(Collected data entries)
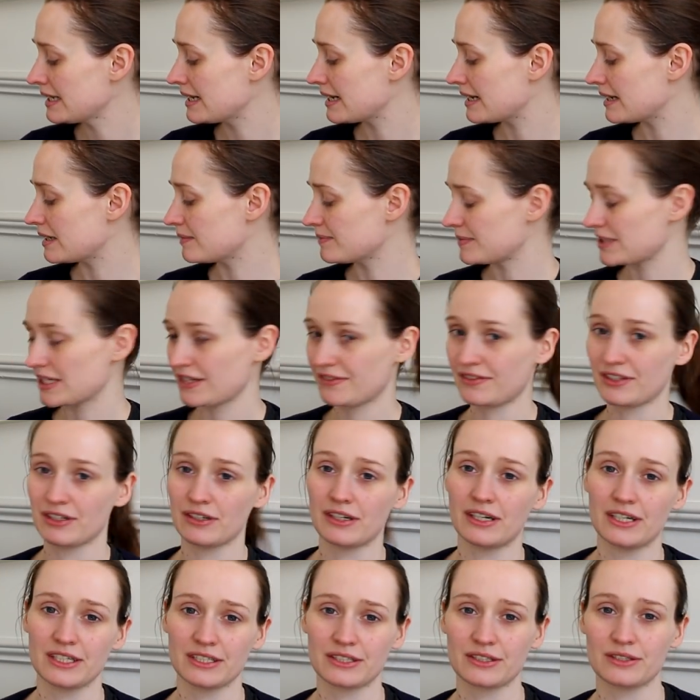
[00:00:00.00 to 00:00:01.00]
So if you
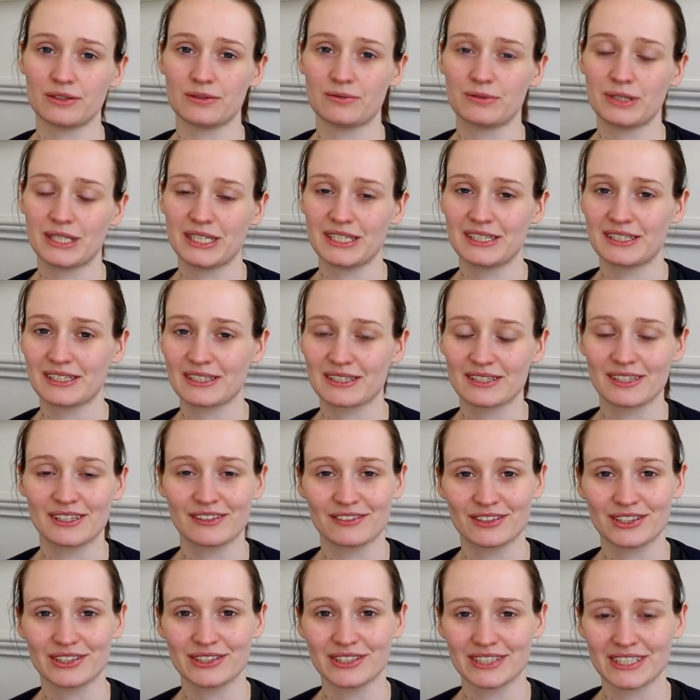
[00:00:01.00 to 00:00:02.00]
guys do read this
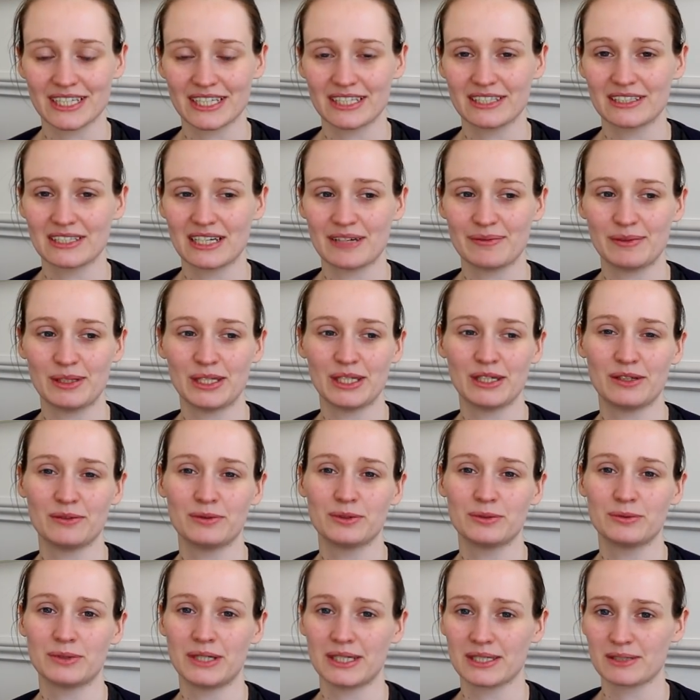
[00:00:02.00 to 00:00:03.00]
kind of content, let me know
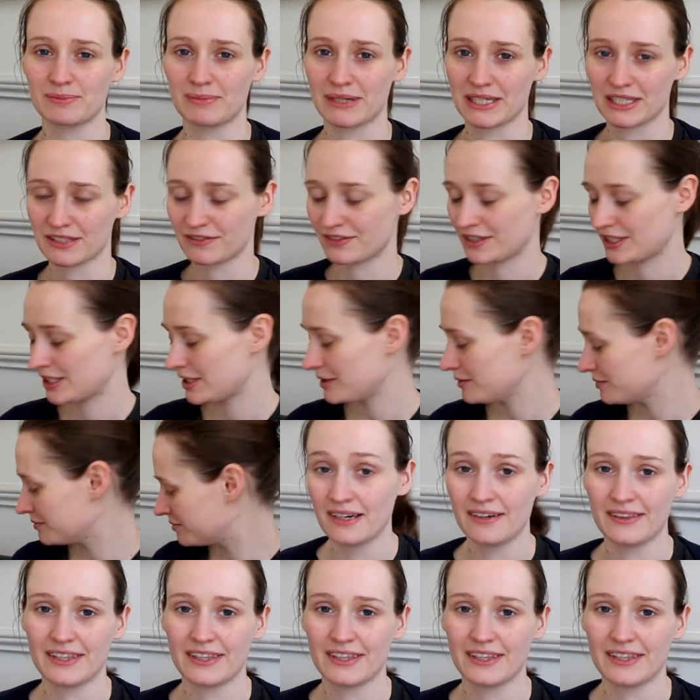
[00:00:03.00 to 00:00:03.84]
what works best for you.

==

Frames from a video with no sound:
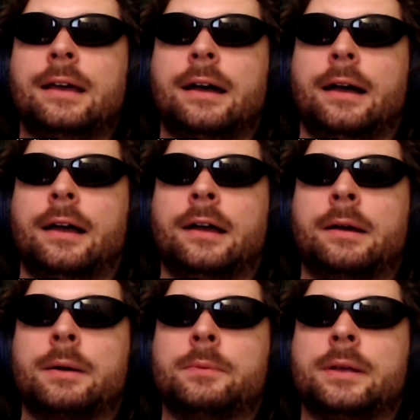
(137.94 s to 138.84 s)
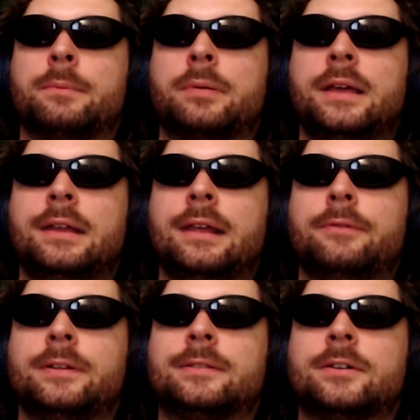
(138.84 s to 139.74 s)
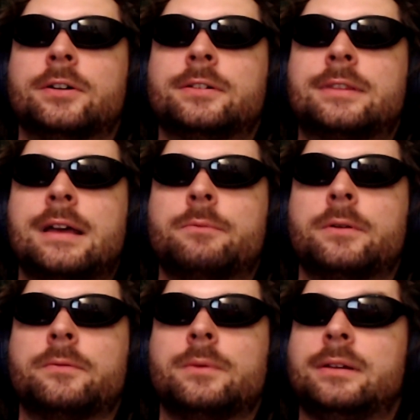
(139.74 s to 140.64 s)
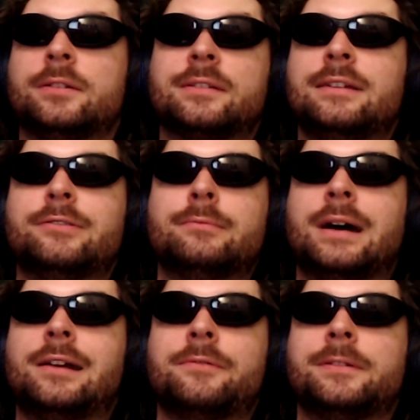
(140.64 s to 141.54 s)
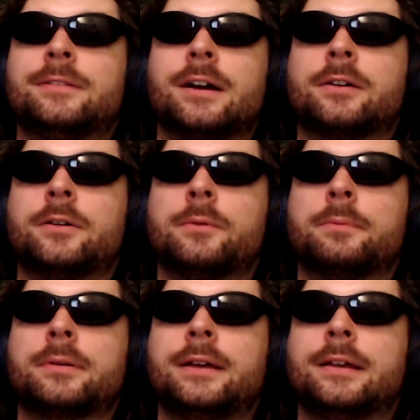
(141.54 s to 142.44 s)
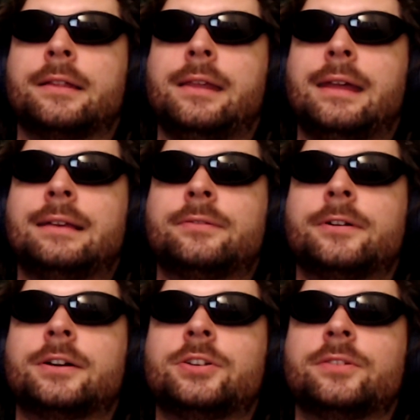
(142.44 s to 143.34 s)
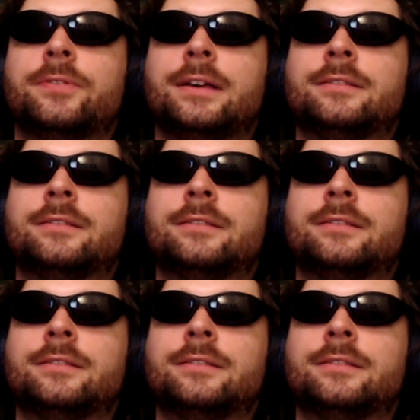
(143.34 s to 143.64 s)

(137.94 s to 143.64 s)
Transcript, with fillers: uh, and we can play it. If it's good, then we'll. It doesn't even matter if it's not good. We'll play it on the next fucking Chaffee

> **Problem description**
Above are records; write out the lines from the one with "(137.94 s to 138.84 s)" down to the one with "Transcript, with fillers: uh, and", exactly, leaving the pictures out.

> **Answer for the task**
(137.94 s to 138.84 s)
(138.84 s to 139.74 s)
(139.74 s to 140.64 s)
(140.64 s to 141.54 s)
(141.54 s to 142.44 s)
(142.44 s to 143.34 s)
(143.34 s to 143.64 s)

(137.94 s to 143.64 s)
Transcript, with fillers: uh, and we can play it. If it's good, then we'll. It doesn't even matter if it's not good. We'll play it on the next fucking Chaffee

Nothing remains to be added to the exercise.